+++ Extracted information

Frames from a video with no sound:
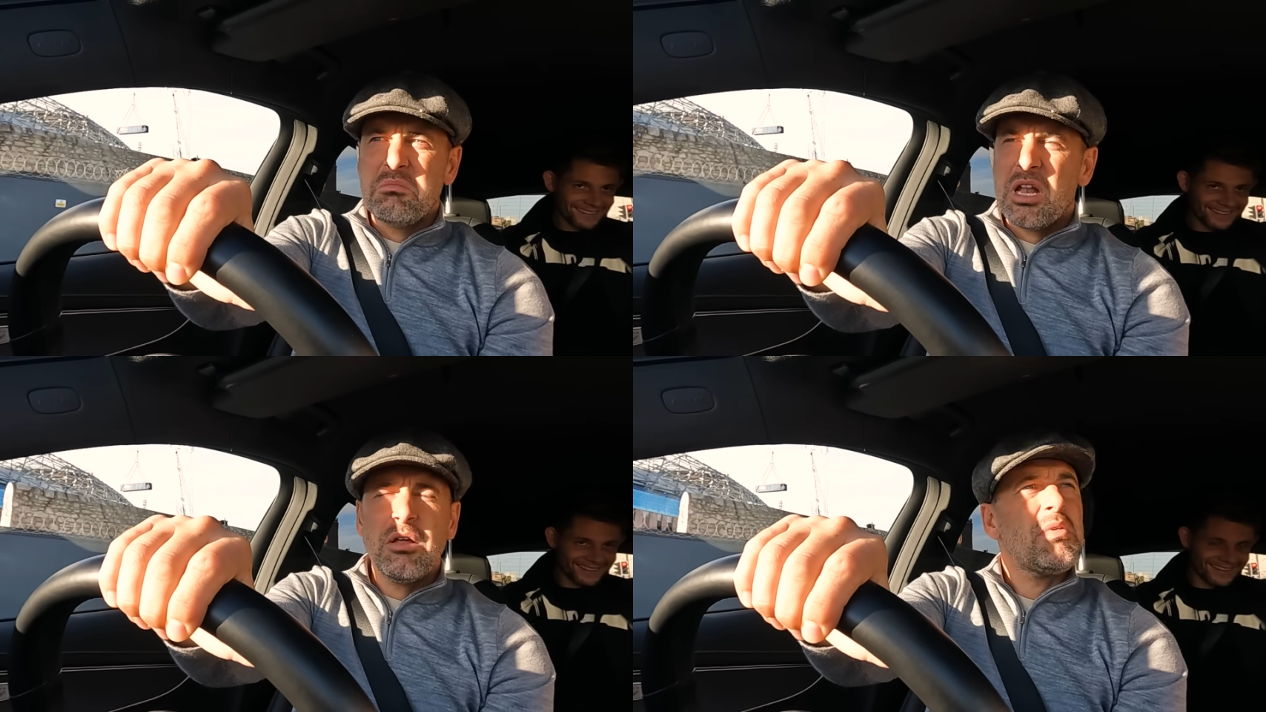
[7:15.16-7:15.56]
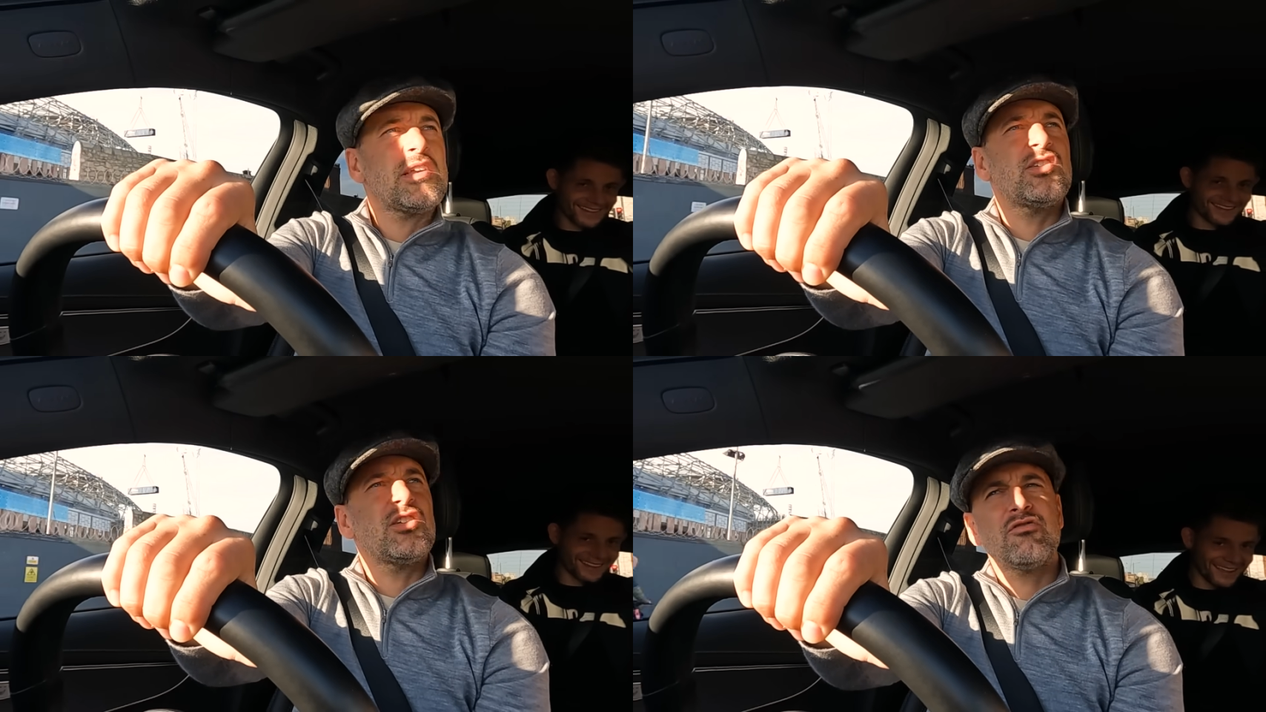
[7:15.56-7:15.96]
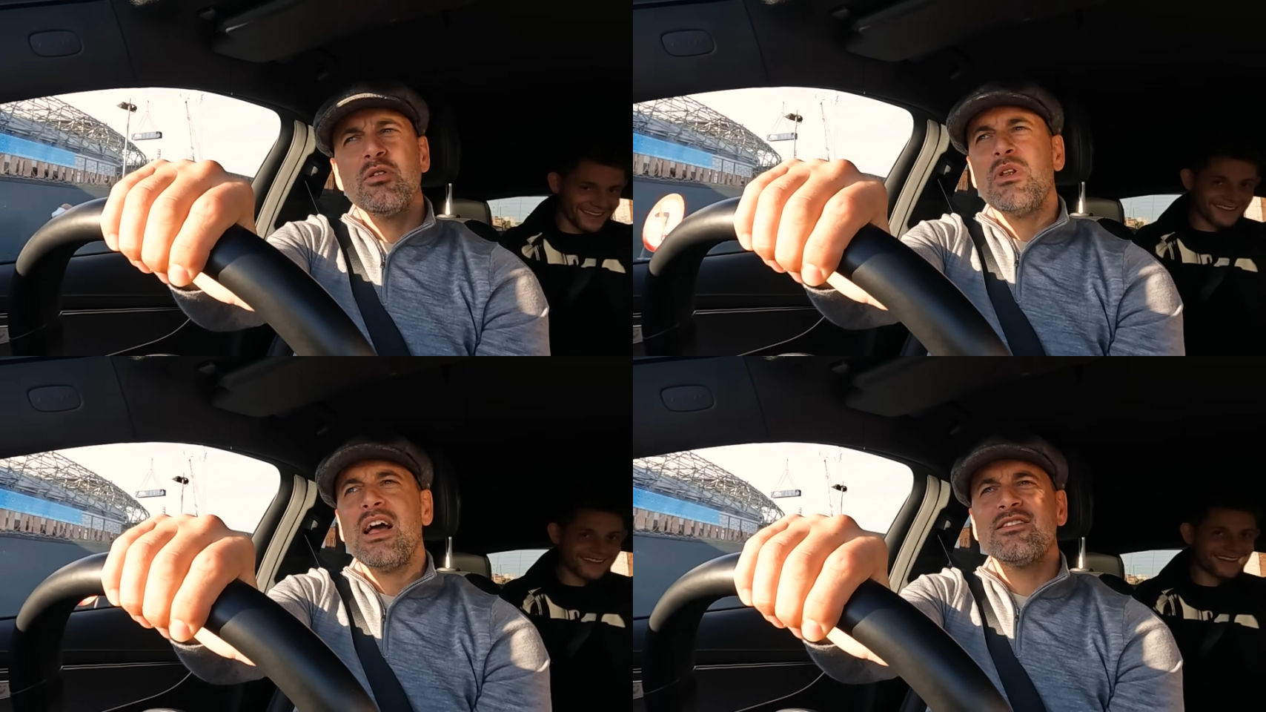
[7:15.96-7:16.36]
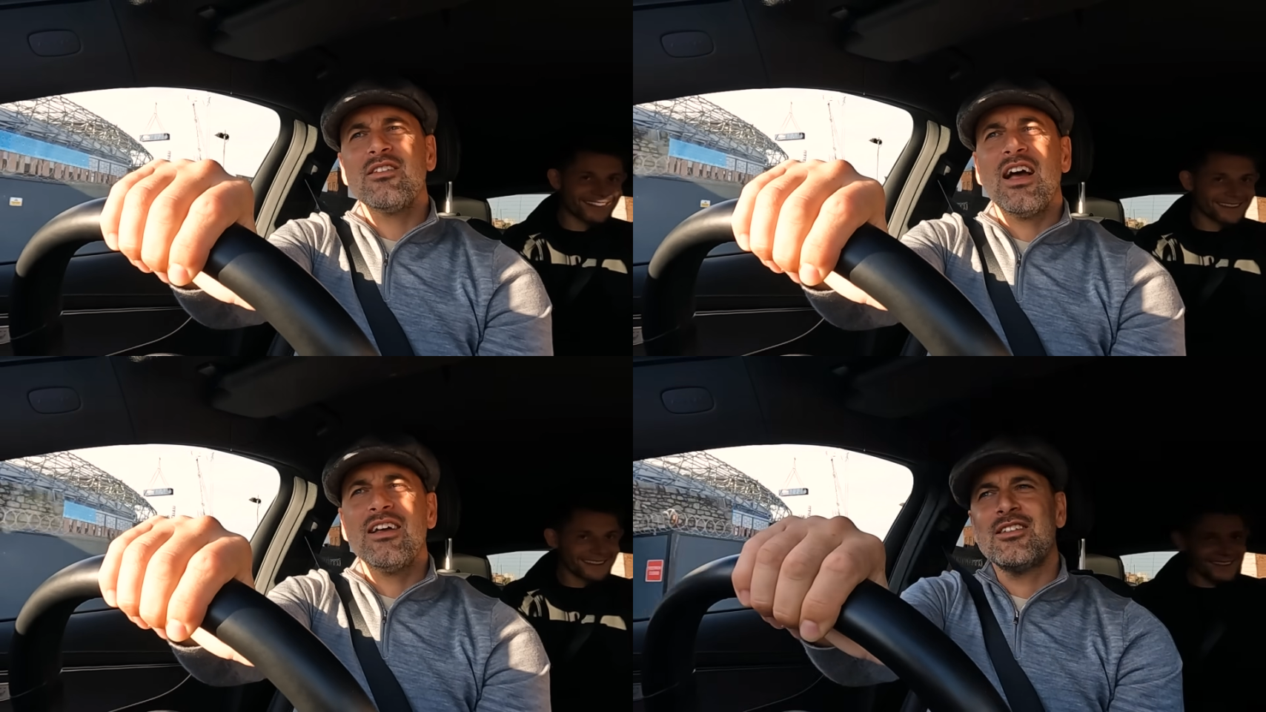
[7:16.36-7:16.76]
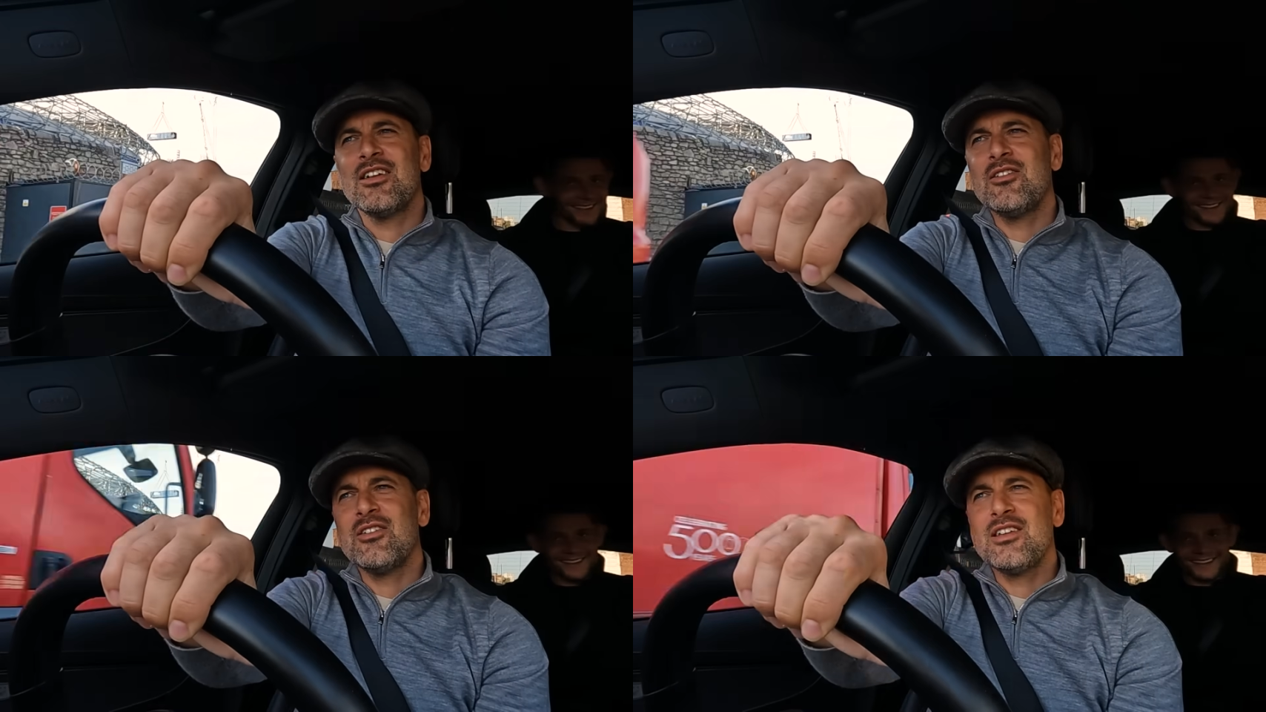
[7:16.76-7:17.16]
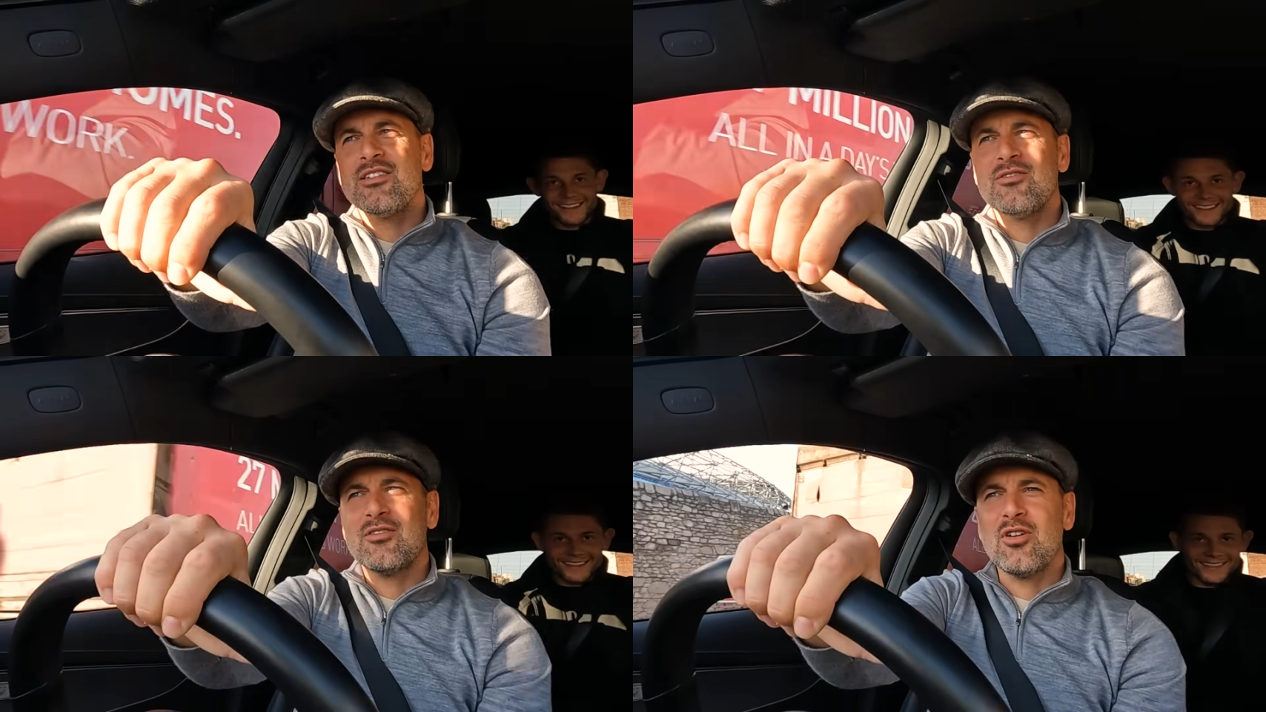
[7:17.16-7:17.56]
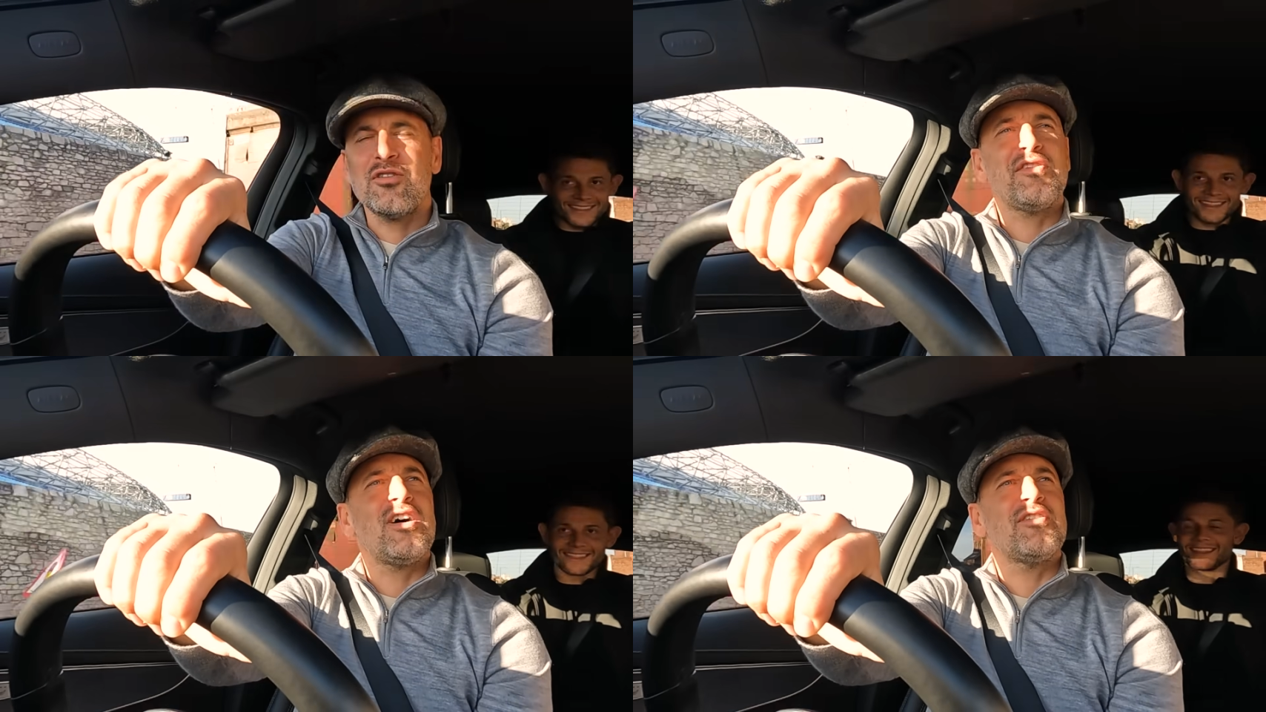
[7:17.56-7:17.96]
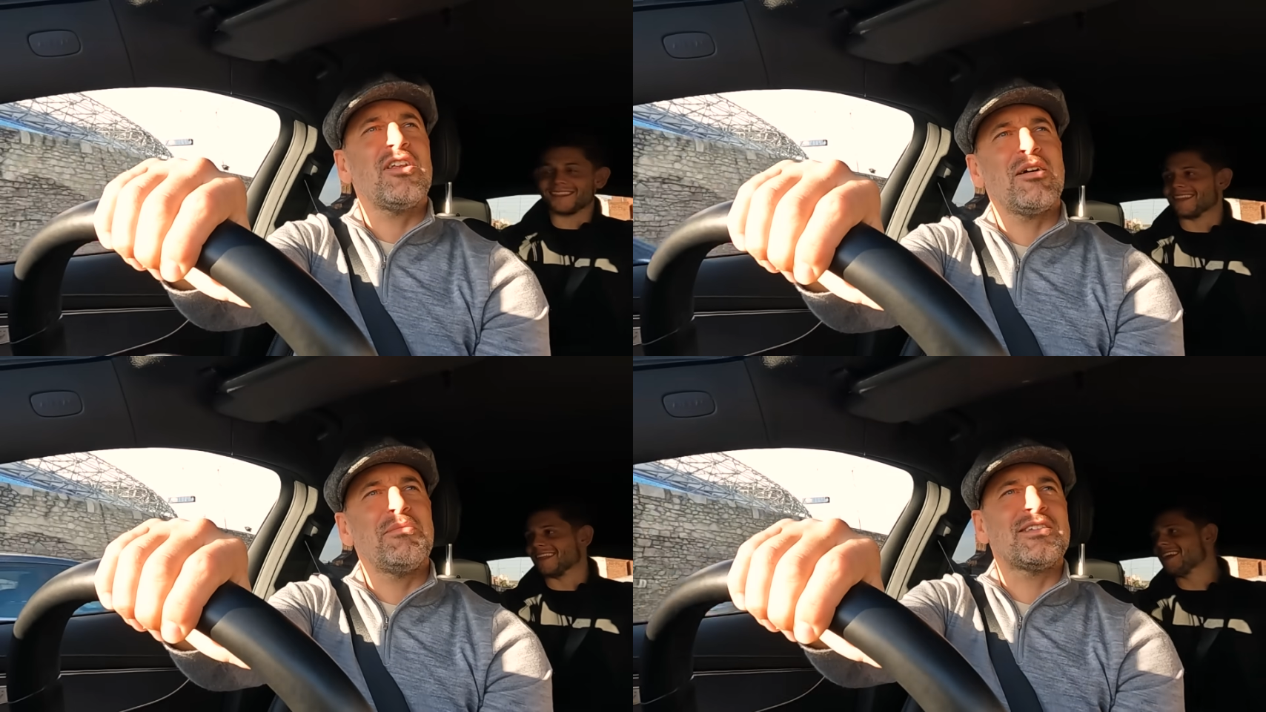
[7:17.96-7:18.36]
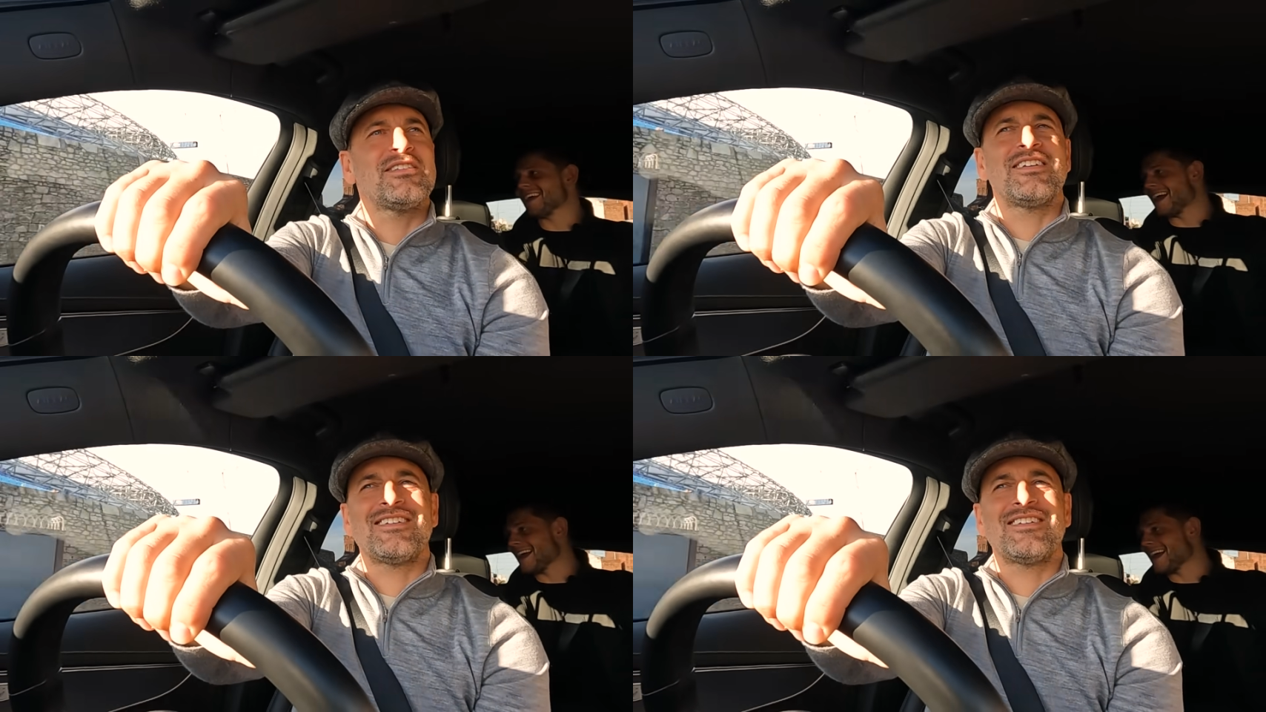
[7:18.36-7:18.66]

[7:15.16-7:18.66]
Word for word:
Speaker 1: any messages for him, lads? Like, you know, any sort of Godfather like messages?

++++++

Work request »
Would you give the data above again word for word, minus the pictures?

Result of the task »
Frames from a video with no sound:
[7:15.16-7:15.56]
[7:15.56-7:15.96]
[7:15.96-7:16.36]
[7:16.36-7:16.76]
[7:16.76-7:17.16]
[7:17.16-7:17.56]
[7:17.56-7:17.96]
[7:17.96-7:18.36]
[7:18.36-7:18.66]

[7:15.16-7:18.66]
Word for word:
Speaker 1: any messages for him, lads? Like, you know, any sort of Godfather like messages?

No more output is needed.